<<<<

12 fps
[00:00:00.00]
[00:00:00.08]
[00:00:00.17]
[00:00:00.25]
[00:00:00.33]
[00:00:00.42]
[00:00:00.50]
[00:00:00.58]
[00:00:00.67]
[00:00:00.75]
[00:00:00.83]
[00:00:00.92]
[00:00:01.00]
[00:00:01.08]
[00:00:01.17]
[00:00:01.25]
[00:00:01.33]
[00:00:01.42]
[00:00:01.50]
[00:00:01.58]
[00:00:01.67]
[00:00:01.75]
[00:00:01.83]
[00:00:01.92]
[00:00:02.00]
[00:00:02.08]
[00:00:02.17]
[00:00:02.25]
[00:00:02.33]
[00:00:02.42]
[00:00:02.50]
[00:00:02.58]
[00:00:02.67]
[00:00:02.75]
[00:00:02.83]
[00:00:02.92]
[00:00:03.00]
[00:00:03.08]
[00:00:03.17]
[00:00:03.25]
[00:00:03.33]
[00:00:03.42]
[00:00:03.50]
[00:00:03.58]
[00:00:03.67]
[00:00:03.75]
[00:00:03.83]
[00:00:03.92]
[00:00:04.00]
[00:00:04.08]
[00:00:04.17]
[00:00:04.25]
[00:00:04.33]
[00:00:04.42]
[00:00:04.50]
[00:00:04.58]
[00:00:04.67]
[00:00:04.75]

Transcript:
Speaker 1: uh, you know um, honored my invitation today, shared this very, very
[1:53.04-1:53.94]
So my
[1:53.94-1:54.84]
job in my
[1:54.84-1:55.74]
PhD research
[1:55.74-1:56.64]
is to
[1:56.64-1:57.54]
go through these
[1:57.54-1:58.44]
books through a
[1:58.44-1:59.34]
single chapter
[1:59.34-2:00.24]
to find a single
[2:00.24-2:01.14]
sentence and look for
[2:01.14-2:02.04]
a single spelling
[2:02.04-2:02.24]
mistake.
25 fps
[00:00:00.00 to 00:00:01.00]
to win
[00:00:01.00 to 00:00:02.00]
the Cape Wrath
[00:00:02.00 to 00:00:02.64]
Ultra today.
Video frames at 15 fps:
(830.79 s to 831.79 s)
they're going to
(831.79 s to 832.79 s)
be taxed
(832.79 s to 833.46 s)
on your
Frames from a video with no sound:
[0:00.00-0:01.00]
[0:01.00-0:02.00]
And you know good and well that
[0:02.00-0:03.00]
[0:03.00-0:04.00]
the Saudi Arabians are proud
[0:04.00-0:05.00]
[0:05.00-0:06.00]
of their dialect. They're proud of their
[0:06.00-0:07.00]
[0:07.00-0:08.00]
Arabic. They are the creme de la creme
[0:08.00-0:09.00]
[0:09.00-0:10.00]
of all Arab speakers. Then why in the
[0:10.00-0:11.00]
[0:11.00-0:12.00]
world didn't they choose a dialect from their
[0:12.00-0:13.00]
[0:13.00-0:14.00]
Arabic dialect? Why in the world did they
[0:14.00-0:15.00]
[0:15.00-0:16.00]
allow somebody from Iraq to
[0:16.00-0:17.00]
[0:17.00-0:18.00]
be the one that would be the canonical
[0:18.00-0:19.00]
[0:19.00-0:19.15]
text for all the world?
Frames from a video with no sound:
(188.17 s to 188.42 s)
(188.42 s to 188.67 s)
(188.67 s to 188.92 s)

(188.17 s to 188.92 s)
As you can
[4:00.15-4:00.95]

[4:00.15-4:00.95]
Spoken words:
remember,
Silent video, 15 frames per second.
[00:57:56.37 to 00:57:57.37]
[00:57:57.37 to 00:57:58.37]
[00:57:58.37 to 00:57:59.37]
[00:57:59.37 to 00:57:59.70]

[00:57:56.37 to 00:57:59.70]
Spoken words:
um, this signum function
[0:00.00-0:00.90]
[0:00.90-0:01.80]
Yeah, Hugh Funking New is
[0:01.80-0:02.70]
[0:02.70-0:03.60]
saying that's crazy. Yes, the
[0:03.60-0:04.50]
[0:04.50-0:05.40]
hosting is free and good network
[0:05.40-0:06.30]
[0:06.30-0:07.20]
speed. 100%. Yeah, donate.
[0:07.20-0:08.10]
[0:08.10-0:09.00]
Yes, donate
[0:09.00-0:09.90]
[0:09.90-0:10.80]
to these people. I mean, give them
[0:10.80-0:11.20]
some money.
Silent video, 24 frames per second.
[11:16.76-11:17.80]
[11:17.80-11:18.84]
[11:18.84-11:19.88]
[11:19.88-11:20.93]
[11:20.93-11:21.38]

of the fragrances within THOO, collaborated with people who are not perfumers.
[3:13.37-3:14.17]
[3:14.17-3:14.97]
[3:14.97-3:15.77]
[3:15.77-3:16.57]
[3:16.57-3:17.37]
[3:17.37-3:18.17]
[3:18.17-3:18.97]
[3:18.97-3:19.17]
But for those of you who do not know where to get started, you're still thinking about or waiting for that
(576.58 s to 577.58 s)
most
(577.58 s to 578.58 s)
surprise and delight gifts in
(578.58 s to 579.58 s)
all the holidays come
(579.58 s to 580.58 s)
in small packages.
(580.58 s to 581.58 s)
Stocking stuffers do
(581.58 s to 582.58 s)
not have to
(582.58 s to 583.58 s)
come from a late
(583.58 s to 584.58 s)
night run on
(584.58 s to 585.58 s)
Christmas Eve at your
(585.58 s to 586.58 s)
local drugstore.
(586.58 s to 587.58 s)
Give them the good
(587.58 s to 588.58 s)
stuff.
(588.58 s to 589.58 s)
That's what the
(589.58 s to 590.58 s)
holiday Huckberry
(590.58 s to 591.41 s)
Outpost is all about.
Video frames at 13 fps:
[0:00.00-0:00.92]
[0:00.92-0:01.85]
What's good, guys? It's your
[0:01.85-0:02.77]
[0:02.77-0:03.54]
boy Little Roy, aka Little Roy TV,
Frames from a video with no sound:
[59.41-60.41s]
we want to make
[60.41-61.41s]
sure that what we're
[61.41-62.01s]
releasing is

>>>>

PROBLEM DESCRIPTION: All lines starting at the one holding "(577.58 s to 578.58 s)" and ending at the last line above must be output exactly, and no other line may appear.

ANSWER SPACE:
(577.58 s to 578.58 s)
surprise and delight gifts in
(578.58 s to 579.58 s)
all the holidays come
(579.58 s to 580.58 s)
in small packages.
(580.58 s to 581.58 s)
Stocking stuffers do
(581.58 s to 582.58 s)
not have to
(582.58 s to 583.58 s)
come from a late
(583.58 s to 584.58 s)
night run on
(584.58 s to 585.58 s)
Christmas Eve at your
(585.58 s to 586.58 s)
local drugstore.
(586.58 s to 587.58 s)
Give them the good
(587.58 s to 588.58 s)
stuff.
(588.58 s to 589.58 s)
That's what the
(589.58 s to 590.58 s)
holiday Huckberry
(590.58 s to 591.41 s)
Outpost is all about.
Video frames at 13 fps:
[0:00.00-0:00.92]
[0:00.92-0:01.85]
What's good, guys? It's your
[0:01.85-0:02.77]
[0:02.77-0:03.54]
boy Little Roy, aka Little Roy TV,
Frames from a video with no sound:
[59.41-60.41s]
we want to make
[60.41-61.41s]
sure that what we're
[61.41-62.01s]
releasing is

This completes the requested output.